One way these corporations avoid U.S, income taxes is to operate out of a post office box in the Cayman Islands, or just keep the money earned overseas over the seas. James Surowiecki, writing in the New Yorker, notes that “tax inversion” allows U.S. companies to merge with foreign firms, keep operating right here, but pay lower U.S. taxes. It’s a growing phenomenon. There was just one such deal in the 1980s, but there have been more than 50 in the last decade, most since 2009. The biggest was Pfizer’s $160 billion merger with an Irish company.

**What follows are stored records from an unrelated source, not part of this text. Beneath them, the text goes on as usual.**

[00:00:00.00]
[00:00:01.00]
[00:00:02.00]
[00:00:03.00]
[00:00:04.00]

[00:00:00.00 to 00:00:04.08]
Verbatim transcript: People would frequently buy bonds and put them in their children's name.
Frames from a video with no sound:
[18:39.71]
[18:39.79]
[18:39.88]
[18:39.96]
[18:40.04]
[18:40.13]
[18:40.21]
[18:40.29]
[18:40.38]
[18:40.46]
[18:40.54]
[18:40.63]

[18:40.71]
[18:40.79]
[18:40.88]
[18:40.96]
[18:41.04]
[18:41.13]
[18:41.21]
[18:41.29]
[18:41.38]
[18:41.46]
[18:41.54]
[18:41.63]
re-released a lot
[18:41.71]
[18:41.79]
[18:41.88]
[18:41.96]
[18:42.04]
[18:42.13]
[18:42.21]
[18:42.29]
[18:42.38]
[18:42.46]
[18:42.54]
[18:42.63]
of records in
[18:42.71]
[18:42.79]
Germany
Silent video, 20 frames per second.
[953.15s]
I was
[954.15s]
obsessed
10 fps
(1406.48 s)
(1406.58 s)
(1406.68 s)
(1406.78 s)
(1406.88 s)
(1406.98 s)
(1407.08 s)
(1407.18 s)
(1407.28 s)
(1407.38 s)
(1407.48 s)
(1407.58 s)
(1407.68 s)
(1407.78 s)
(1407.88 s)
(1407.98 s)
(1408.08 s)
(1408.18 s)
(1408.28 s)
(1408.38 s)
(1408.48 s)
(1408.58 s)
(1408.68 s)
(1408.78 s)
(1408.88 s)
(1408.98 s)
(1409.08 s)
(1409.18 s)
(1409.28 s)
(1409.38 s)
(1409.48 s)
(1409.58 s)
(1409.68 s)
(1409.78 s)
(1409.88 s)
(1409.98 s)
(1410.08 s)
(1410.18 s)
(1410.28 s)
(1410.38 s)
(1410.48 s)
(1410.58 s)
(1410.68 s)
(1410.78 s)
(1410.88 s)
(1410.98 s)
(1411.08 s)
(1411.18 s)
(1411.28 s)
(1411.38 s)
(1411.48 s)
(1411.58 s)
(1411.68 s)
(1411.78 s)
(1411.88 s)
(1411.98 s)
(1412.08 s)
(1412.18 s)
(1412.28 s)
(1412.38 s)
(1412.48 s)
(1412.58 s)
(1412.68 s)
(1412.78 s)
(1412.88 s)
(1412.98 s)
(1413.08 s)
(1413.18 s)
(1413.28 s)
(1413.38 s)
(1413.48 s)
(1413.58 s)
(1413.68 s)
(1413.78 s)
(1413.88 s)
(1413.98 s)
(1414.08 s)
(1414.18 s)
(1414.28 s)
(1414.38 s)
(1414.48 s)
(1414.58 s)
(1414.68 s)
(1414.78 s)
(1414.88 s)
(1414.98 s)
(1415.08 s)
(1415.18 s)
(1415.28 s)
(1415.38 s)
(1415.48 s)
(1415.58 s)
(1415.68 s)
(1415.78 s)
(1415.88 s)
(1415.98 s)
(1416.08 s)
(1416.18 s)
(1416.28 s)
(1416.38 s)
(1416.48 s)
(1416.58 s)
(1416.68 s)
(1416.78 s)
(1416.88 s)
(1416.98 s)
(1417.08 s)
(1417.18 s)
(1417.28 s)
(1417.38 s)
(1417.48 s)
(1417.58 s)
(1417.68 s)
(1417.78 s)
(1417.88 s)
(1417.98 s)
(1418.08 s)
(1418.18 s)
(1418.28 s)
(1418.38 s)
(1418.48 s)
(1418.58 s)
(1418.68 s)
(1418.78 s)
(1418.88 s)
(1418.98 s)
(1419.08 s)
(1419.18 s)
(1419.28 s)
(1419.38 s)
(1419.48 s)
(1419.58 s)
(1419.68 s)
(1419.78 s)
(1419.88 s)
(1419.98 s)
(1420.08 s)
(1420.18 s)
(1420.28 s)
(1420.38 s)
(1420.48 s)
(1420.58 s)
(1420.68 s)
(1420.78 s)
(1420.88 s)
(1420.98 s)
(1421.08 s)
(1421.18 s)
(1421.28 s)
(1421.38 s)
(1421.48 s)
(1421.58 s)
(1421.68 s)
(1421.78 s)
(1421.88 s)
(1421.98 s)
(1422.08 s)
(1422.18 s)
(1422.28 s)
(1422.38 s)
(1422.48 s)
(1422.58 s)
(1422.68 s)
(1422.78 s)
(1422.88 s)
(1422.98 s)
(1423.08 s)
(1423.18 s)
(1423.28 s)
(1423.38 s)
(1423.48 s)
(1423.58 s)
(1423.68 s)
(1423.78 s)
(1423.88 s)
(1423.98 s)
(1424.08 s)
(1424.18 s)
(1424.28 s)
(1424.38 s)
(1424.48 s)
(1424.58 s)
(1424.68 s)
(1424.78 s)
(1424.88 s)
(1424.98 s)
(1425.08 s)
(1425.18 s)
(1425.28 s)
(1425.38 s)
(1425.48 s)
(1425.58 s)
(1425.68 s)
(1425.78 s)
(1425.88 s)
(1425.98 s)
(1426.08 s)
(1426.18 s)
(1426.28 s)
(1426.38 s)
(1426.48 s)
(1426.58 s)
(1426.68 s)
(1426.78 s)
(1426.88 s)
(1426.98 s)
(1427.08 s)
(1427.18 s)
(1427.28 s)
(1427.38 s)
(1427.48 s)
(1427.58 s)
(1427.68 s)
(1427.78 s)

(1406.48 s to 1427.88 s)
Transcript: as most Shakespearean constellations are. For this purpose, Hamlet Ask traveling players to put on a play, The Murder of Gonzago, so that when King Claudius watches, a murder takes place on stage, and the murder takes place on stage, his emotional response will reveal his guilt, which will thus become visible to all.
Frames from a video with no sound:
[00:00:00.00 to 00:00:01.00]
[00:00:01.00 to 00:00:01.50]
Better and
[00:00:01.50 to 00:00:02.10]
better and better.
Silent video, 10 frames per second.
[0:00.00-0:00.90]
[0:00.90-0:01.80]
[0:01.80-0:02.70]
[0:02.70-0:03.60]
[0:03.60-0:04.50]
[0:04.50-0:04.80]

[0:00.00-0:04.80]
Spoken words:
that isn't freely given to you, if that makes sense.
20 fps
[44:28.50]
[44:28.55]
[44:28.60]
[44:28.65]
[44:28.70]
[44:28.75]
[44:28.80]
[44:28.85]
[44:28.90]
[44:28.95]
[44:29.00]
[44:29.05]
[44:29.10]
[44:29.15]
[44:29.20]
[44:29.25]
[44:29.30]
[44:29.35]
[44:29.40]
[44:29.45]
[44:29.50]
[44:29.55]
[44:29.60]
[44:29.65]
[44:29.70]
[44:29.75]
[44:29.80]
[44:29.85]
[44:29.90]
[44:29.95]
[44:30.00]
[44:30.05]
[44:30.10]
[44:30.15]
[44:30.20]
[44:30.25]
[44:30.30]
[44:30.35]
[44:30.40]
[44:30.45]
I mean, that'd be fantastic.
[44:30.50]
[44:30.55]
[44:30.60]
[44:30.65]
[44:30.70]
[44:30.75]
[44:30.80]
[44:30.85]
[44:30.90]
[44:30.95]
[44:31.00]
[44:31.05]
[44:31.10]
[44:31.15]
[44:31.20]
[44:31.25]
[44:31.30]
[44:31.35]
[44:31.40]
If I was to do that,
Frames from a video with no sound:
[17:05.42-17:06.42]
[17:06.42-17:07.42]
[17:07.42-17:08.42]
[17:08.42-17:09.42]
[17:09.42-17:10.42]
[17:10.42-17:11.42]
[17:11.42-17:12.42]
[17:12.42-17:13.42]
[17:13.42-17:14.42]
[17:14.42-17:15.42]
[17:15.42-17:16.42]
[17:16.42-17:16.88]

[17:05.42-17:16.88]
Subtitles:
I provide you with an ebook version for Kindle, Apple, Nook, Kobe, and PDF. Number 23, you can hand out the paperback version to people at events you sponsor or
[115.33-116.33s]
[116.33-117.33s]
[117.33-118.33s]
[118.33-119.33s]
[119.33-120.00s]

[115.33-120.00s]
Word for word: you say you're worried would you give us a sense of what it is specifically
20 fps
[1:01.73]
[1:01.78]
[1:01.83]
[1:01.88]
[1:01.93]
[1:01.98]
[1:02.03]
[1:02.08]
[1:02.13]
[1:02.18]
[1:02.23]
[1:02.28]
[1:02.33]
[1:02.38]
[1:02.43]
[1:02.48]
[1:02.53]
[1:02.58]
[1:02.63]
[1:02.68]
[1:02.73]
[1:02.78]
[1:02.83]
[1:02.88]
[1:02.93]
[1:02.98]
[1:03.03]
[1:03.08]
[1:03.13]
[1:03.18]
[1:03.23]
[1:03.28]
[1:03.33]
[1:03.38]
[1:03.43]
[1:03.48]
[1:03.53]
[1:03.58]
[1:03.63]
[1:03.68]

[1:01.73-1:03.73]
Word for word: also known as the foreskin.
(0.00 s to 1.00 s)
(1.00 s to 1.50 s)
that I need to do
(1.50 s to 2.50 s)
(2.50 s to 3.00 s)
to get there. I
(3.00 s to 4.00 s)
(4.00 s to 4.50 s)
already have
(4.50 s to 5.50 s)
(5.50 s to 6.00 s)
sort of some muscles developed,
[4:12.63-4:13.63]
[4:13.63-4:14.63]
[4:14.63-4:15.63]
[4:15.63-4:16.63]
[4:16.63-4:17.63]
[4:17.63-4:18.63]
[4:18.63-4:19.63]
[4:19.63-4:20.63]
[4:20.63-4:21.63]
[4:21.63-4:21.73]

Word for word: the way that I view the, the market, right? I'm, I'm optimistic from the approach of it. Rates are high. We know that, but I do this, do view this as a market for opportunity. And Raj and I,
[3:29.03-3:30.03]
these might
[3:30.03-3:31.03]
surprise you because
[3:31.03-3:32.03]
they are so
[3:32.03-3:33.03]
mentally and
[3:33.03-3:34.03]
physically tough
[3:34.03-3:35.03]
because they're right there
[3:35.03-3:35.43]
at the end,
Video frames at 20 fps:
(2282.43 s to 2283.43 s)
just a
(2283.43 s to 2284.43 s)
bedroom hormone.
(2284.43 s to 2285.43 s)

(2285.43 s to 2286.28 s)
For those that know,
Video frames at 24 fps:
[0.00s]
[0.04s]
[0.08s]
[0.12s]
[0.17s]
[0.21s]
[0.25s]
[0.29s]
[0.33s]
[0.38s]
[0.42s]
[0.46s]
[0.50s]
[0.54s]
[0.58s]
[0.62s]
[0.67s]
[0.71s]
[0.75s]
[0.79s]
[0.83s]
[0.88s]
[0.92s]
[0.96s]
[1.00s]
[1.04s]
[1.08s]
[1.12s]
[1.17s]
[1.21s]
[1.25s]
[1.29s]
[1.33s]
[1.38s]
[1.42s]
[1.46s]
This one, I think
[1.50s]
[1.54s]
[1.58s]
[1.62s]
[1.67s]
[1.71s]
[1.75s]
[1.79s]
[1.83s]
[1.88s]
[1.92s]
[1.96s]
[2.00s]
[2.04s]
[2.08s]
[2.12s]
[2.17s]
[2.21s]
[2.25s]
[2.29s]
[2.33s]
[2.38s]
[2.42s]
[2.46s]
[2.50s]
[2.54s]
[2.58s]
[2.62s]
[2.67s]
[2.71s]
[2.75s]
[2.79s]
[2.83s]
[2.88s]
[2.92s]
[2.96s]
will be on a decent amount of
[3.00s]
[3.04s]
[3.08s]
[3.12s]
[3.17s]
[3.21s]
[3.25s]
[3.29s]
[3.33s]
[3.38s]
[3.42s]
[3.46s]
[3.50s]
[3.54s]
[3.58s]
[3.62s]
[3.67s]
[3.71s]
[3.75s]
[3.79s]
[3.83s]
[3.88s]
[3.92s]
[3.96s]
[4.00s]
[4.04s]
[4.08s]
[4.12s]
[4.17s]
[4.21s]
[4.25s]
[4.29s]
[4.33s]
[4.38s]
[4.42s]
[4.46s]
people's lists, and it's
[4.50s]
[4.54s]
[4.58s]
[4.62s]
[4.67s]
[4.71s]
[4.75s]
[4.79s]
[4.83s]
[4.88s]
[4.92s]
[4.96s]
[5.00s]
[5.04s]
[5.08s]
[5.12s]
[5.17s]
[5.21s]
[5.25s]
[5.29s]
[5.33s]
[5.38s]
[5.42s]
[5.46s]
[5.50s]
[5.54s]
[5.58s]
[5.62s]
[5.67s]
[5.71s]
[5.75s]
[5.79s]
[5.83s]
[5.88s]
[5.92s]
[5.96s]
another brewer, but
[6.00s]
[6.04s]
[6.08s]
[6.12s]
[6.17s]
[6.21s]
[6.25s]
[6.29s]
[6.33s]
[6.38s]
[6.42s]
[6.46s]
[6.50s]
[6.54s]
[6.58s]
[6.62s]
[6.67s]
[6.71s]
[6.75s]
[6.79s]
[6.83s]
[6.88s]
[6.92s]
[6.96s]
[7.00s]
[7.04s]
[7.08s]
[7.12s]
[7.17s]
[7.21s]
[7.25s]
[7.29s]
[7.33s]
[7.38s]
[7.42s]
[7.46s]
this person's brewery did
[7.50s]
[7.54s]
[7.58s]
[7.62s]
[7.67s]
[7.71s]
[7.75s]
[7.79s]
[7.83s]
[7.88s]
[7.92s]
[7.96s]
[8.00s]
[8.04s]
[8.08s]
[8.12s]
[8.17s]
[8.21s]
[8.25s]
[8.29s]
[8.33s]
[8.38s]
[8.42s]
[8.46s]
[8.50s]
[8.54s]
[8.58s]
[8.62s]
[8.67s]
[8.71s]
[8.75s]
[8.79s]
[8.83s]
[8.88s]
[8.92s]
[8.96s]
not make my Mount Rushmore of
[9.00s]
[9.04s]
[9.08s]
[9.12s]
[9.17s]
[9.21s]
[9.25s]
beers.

Again, it’s all perfectly legal, if immoral. These corporations hire top-talented tax lawyers, CPAs, lobbyists and bartenders to explain to members of Congress why beekeepers or lighthouse managers or bullfighters need special tax breaks, and they get them. I’ll bet not one single word in the budget was actually written by a member of Congress. The budget currently being debated is more than 2,000 pages, spends $1.149 trillion which works out to nearly $572 million per page. Last year the revenue and spending were about $3.5 trillion and $4.0 trillion, respectively, leaving a deficit of $474 billion. As huge as that is, it is more than an 11 percent decrease from the previous budget’s deficit of $535 billion. Our children will thank us.

Now let us discuss tax collectors, the most despicable creatures in society. Jesus thought so, in looking for apostles, or maybe disciples, I get them mixed up, he chose Matthew, a tax collector for the evil King Herod. Who better to change from despicable to good? Unfortunately, Saint Matthew, as he is now known, was martyred, but apparently not for being a tax collector. Today, we are facing a change in their ranks. After several false starts, the IRS is hiring for-profit debt collectors to chase down deadbeat tax dodgers. The problem is for years the IRS has been warning us not to trust anyone claiming to be a federal tax collecting agent who wants your money. Last year, more than 5,000 victims fell for the scam, giving fake agents $27 million, so now who are we to trust? As for the IRS, Congressional Republicans, pandering to the deadbeats, have cut the agency’s tax enforcement budget by one-fifth since 2010, when adjusted for inflation. I, for one, wish we had more IRS tax collectors so the rest of us wouldn’t have to make up the losses of those tax dodgers. One study showed that for every one dollar spent on hiring an IRS tax collector, 32 dollars were brought in.

Back here at the dining room table, maybe I can deduct the time I watch CBS.